Still, it is thought that between 4 million and 10 million fail to reach their blood pressure goals, a recently identified group that makes up the basis for the evolving indication. Darusentan is expected to fill that void for patients who are at "significant risk" of further cardiovascular complications as a result of their high blood pressure, Cole told BioWorld Today.
Patients are eligible to enroll if they have a systolic blood pressure greater than or equal to 140 mm Hg and no other compelling conditions. For patients with diabetes and/or chronic kidney disease, the blood pressure inclusion criterion is a systolic blood pressure greater than 130 mm Hg.
About 352 patients will be randomized to receive either 50-mg, 100-mg or 300-mg doses of darusentan once a day or placebo in a 7:7:7:11 ratio. The treatment period lasts 14 weeks, after which they can enroll in a long-term safety study. Patients will be treated and followed for safety for at least six months, with a mean exposure expected to be in excess of a year.
Cole said it is difficult to speculate on a timeline for completing the study, but noted that a Phase IIb trial that included about a third as many patients took eight months to reach its enrollment goals.
The Denver-based biopharmaceutical company plans to begin a second international Phase III trial in the fourth quarter. That study, labeled DAR-312, will include more than twice as many patients who are taking three antihypertensive therapies. In addition to placebo, it will feature an active comparator arm.
Darusentan is a non-sulfonamide, propanoic-acid class, type-A selective endothelin receptor antagonist (ERA) that is delivered orally. Phase IIb findings showed "a robust response," Cole said. Both a 150-mg dose after eight weeks and a 300-mg dose at 10 weeks provided statistically significant, placebo-corrected reductions in systolic blood pressure and 24-hour ambulatory blood pressure monitoring.

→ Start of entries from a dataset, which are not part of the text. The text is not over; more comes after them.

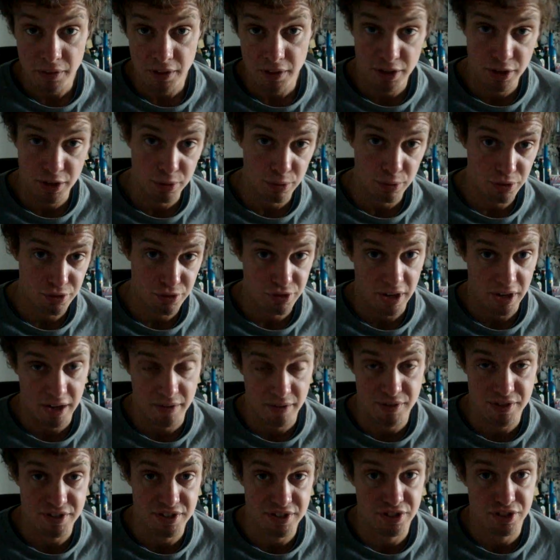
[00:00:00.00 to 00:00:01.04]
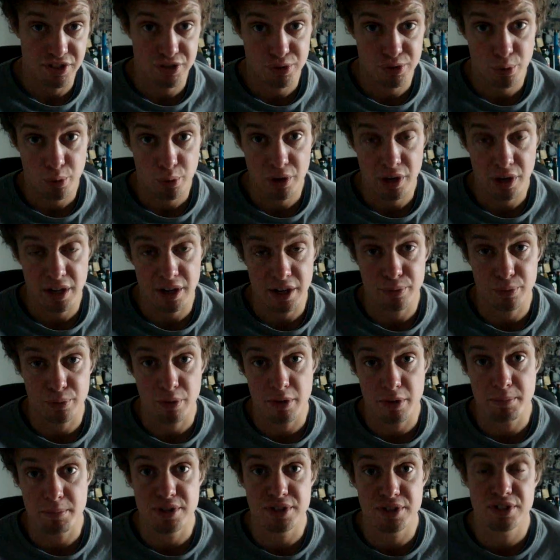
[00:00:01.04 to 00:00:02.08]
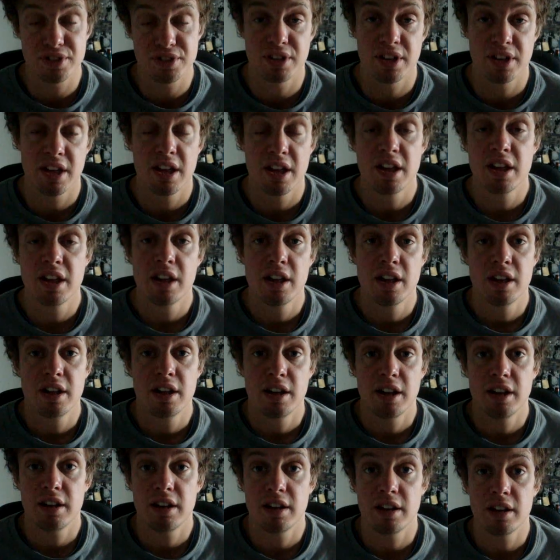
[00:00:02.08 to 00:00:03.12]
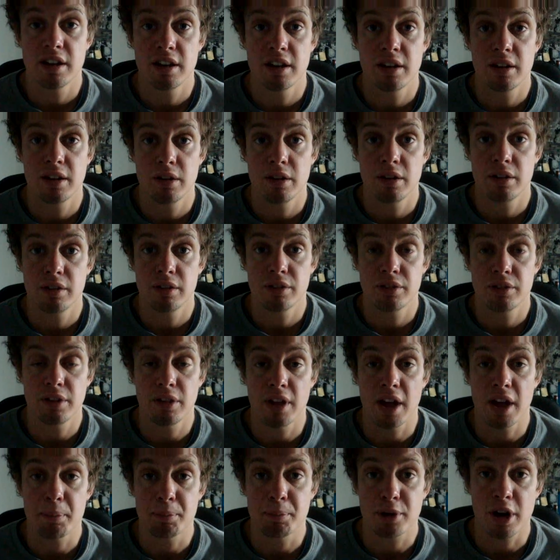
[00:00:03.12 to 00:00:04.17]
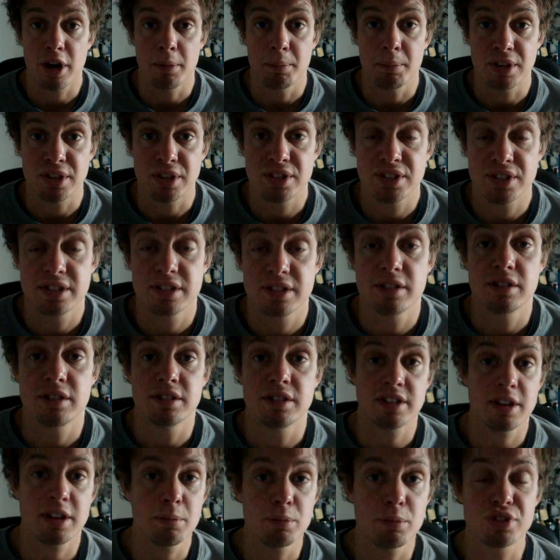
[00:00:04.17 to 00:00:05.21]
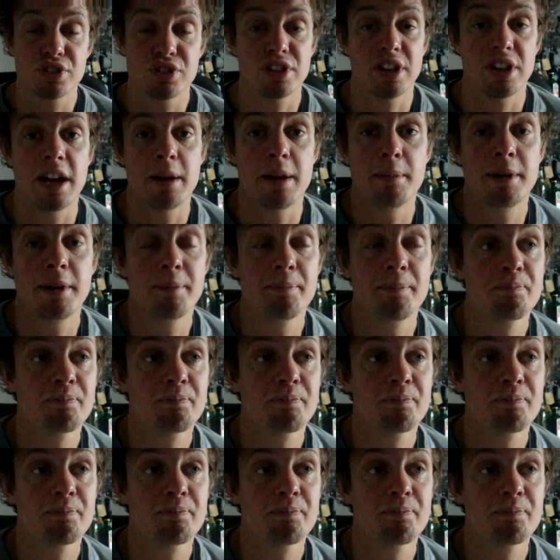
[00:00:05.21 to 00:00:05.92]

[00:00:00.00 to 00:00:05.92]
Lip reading: They could also have this as a storyline for The Miz till the upcoming SummerSlam.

Clinically meaningful reductions in systolic and diastolic blood pressure also were observed at earlier time points at lower doses.
Additional results from the study, called DAR-201, have been reported in recent months at meetings of the American College of Cardiology and the American Society of Hypertension.
The cardiovascular-focused company has rights to the drug per terms of a license from Abbott Laboratories, of Abbott Park, Ill.
Beyond darusentan, Myogen has ambrisentan in late-stage clinical development for pulmonary arterial hypertension. Results from an initial Phase III study showed once-daily dosing of 5 mg of ambrisentan produced a 59.4-meter improvement in the placebo-corrected mean change in six-minute walk distance at 12 weeks compared to baseline (p=0.0002). Data from the second Phase III trial showed similar results. A new drug application is scheduled for a fourth-quarter filing. (See BioWorld Today, Dec. 13, 2005.)
Per terms of a recent deal, Myogen still has control of that selective ERA drug's exclusive rights in the U.S., and has partnered the compound for all other territories with GlaxoSmithKline plc. In return, Myogen has marketing and distribution rights to the London pharmaceutical firm's Flolan (epoprostenol sodium) in the U.S., allowing the former to build sales and marketing capabilities ahead of a regulatory decision on ambrisentan. (See BioWorld Today, March 8, 2006.)
On Monday, Myogen's shares (Nasdaq:MYOG) lost 76 cents to close at $31.15.